I took the afternoon off today to go to a farm sale, of old machinery and farmhouse items, near the barn where we Love Daddies rehearse.
Love Daddies rehearsal room/Cookie's workshop
And hornets that cut short last week's rehearsal - it started with a few, then suddenly loads - so we legged it of course.
Anyway, back to today. It felt rather sad, picking over the affairs of a deceased old farmer in a decaying house, but that's life and death, as the old addage goes, you can't take it with you. The house was fascinating and still had its original 19th century wallpaper. It was packed full of the evidence of a lifestyle from a bygone age, the old guy had been a hoarder. There were old horsedrawn carts in the field, rotted and full of woodworm, rusty ploughs, tractors and in the house, books, iron beds, boxes of cutlery, etc. etc. etc.
There were a few old 19th Century country pots, a salter, which is a huge oval shaped earthenware trough, glazed only internally, with galena. It would have been used for preserving hams in days of old. Also a great scalding pan for making clotted cream, a local speciality. I already own examples of such pots, but nevertheless, I was almost tempted to have a bid. But I have little room to store any more of them, so I left them for somebody else to buy, even though they each sold for just £20, cheap for a bit of history.
So I waited for this lot, in the hope that I may be able to afford it. I couldn't believe it, nobody else even bothered to bid, so I was able to buy this huge crock for just a fiver, hurrah!. Ok, it's broken and tied together with baler twine, but that doesn't worry me, abit of glue would sort it out, but I'll probably just leave the twine on instead. This is just the sort of old country pot that gets saddos like me me excited. In fact, simple country pottery is my favourite type of pottery and this one will live with the other inspirational pieces that I keep in the workshop.
The skills of the guys who made these things, was phenomenal, I guess they did it all day, every day, executed with absolute economy in terms of the use of both time and materials, thrown skillfully with minimal moves and to the optimum thickness, without excess or waste. These wares are the focus of the show, Honest Pots, that I spoke of in yesterday's post, I'll rattle on a lot more about that show as time goes on.
In the picture by the way, is my friend and fellow Love Daddy, Cookie. This picture was taken in his workshop just before we came home this evening. It's his birthday today, although he doesn't know that I know(I haven't been able to mention it all day) and his wife has invited a few of us around for a surprise tea this evening, ha ha!
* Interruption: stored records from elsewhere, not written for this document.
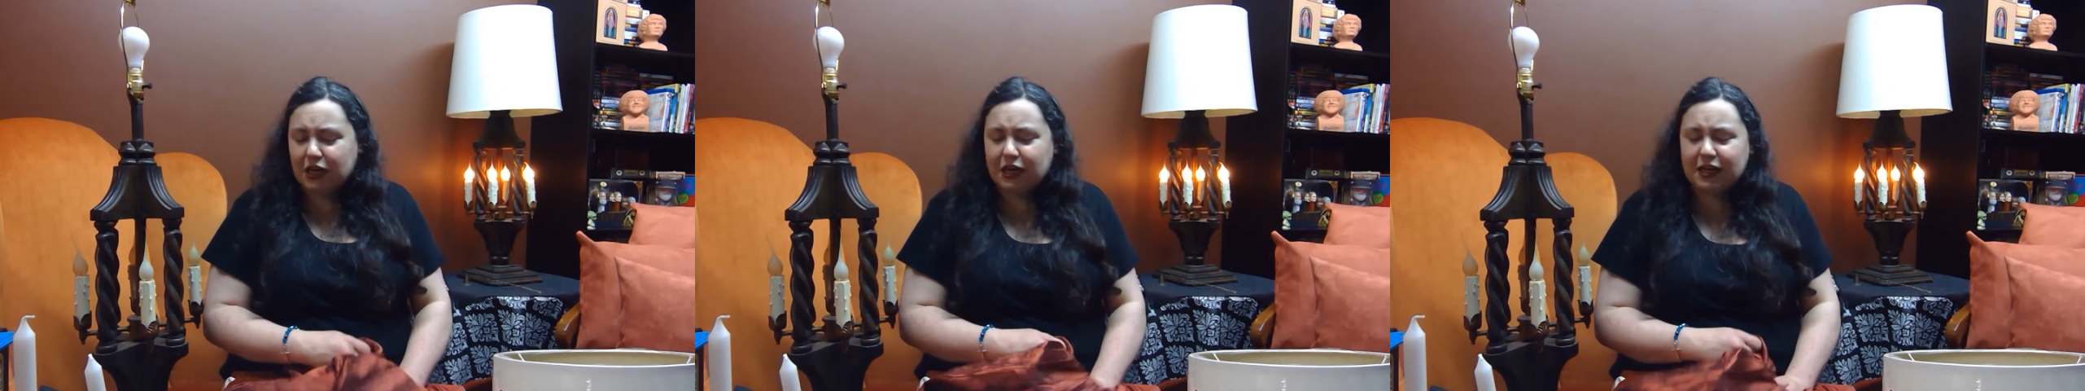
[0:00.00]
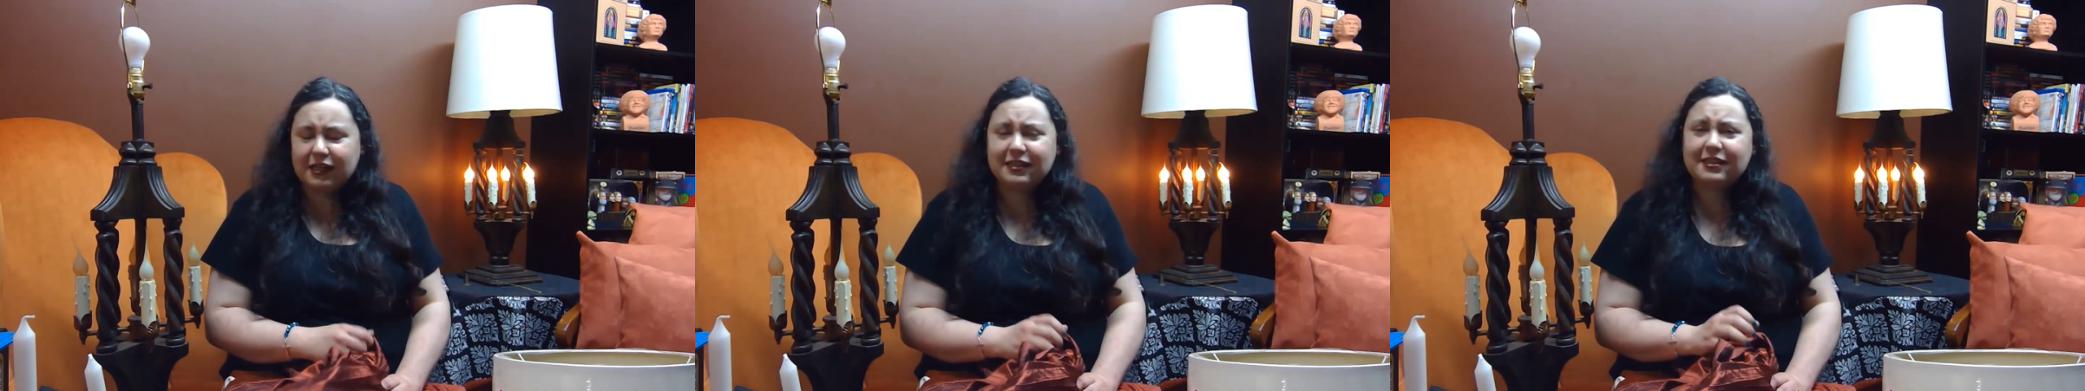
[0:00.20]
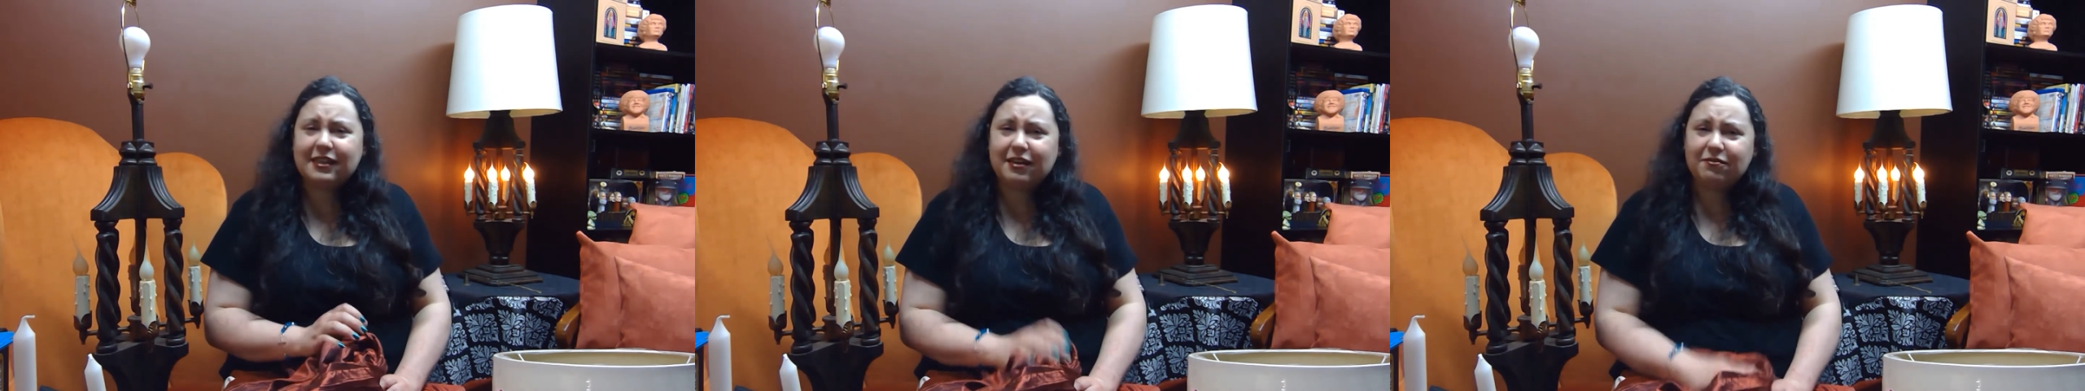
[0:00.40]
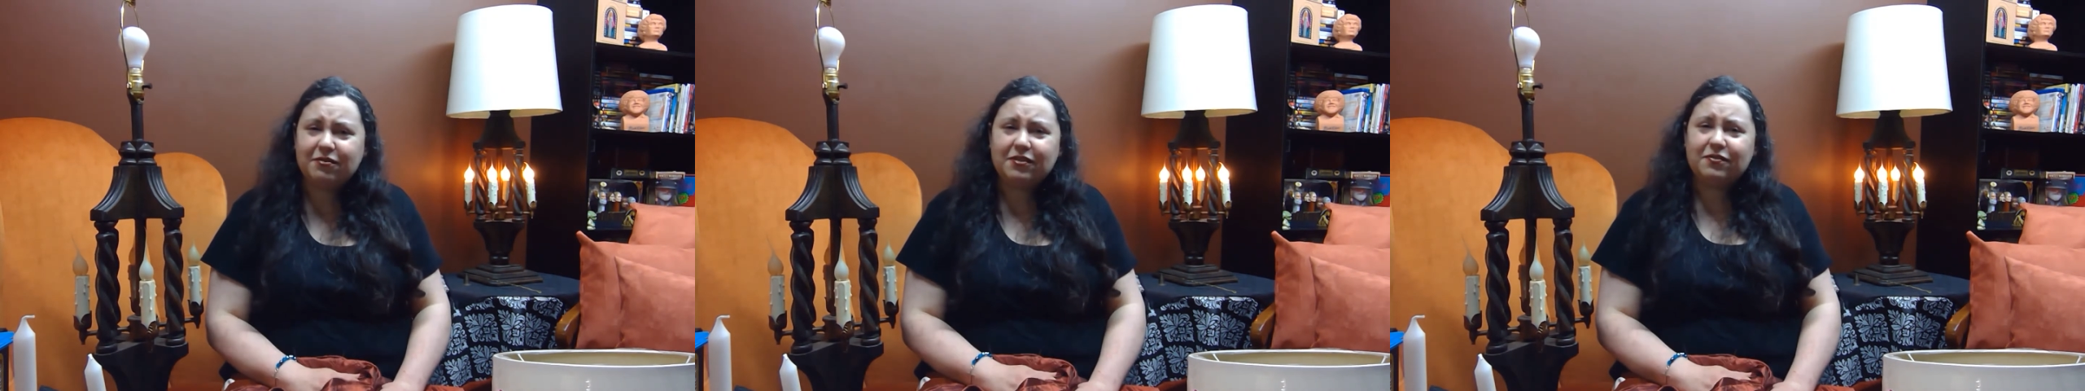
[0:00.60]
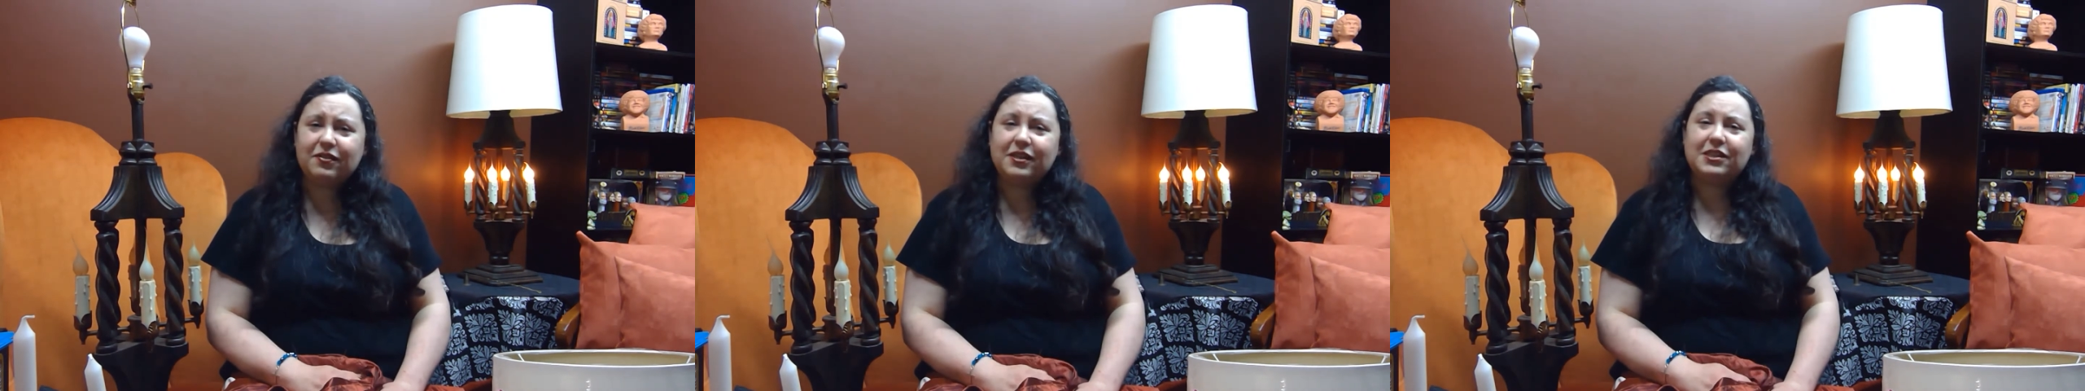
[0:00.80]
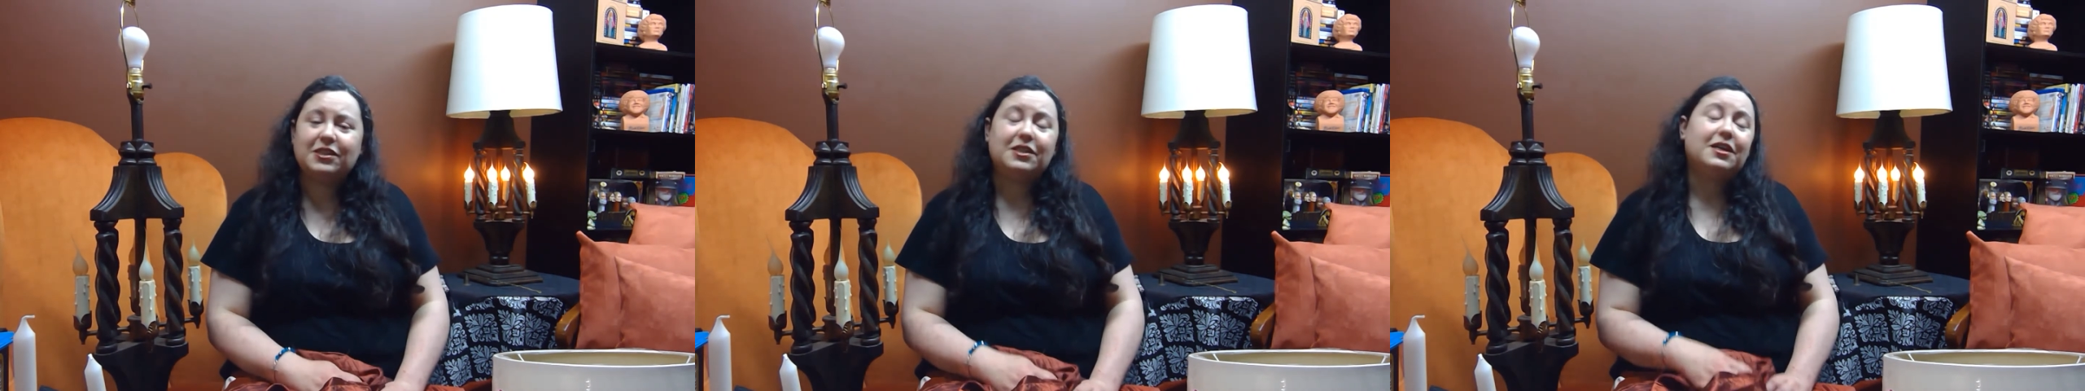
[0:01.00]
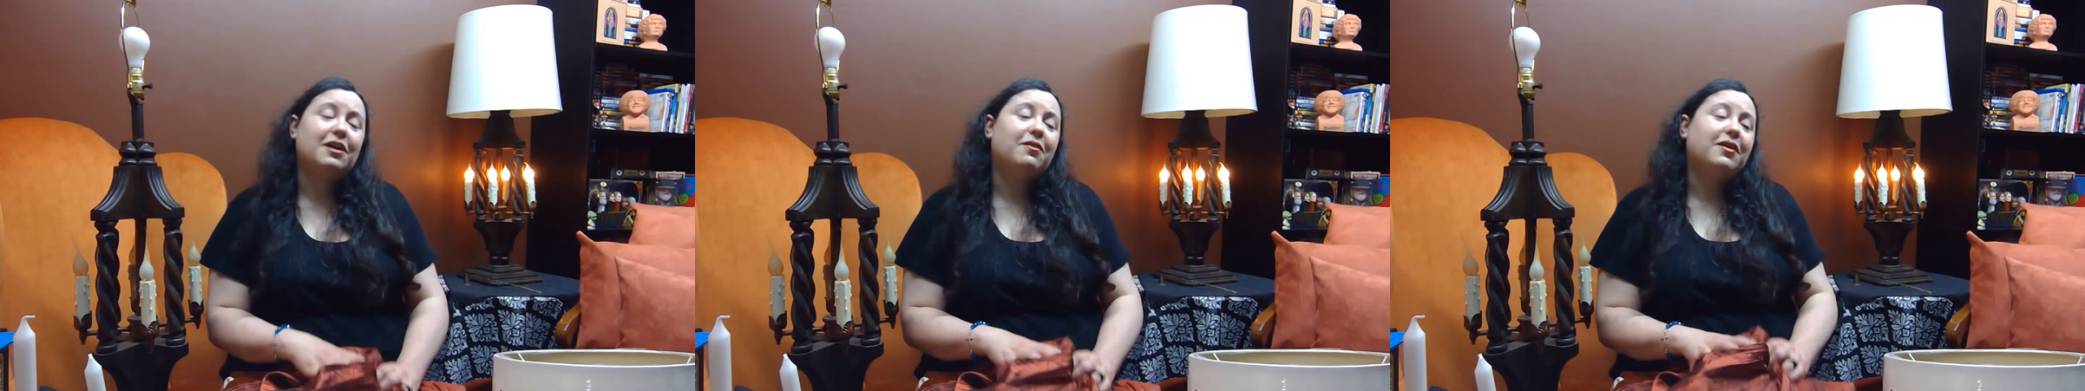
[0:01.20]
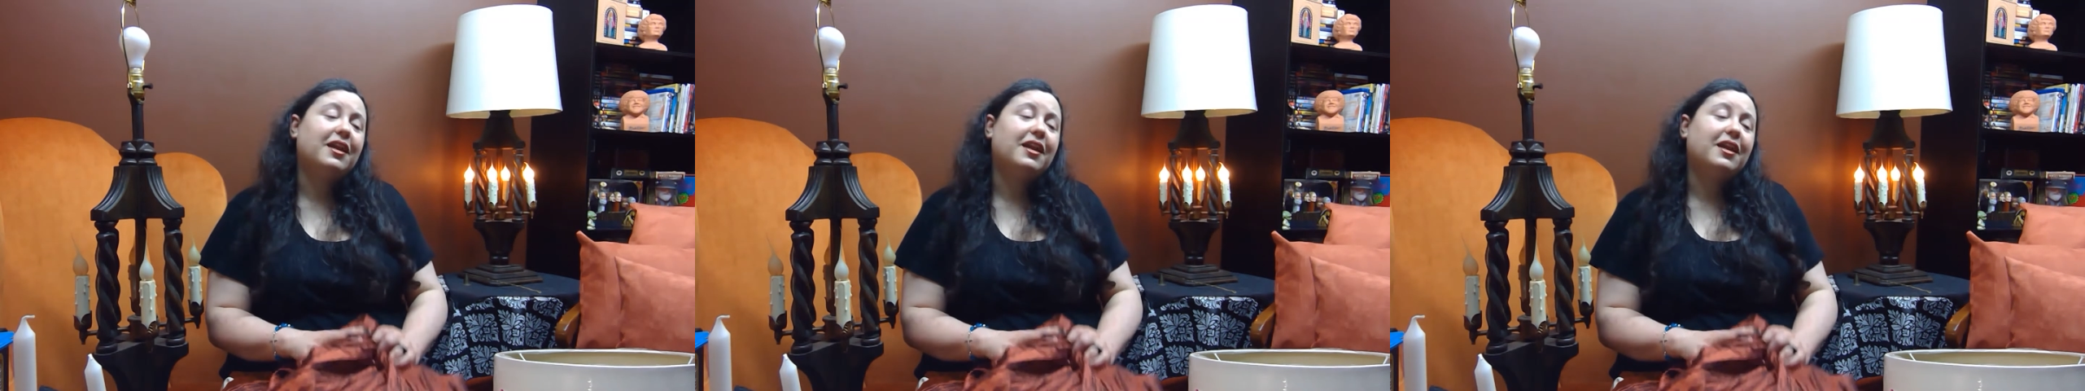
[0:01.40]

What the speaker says: It's time for the furniture to go.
He has a wonderful blog, right here, which he thinks nobody visits, so please take a look at his amazing wood, art and words and leave him a birthday greeting, he'll love it.
Back to the country pots. For those of you who haven't seen this film before, here's the first installment of Isaac Button, Country Potter for you to enjoy - the rest of it is also on Youtube. There's no soundtrack, so don't start to mess with your volume controls. I've heard it said that sadly Isaac passed away before the film makers had a chance to return and record the soundtrack. It is an invaluable historical documentation of a master craftsman at work.
Right, got to scrub up and head for Cookie's, bye for now.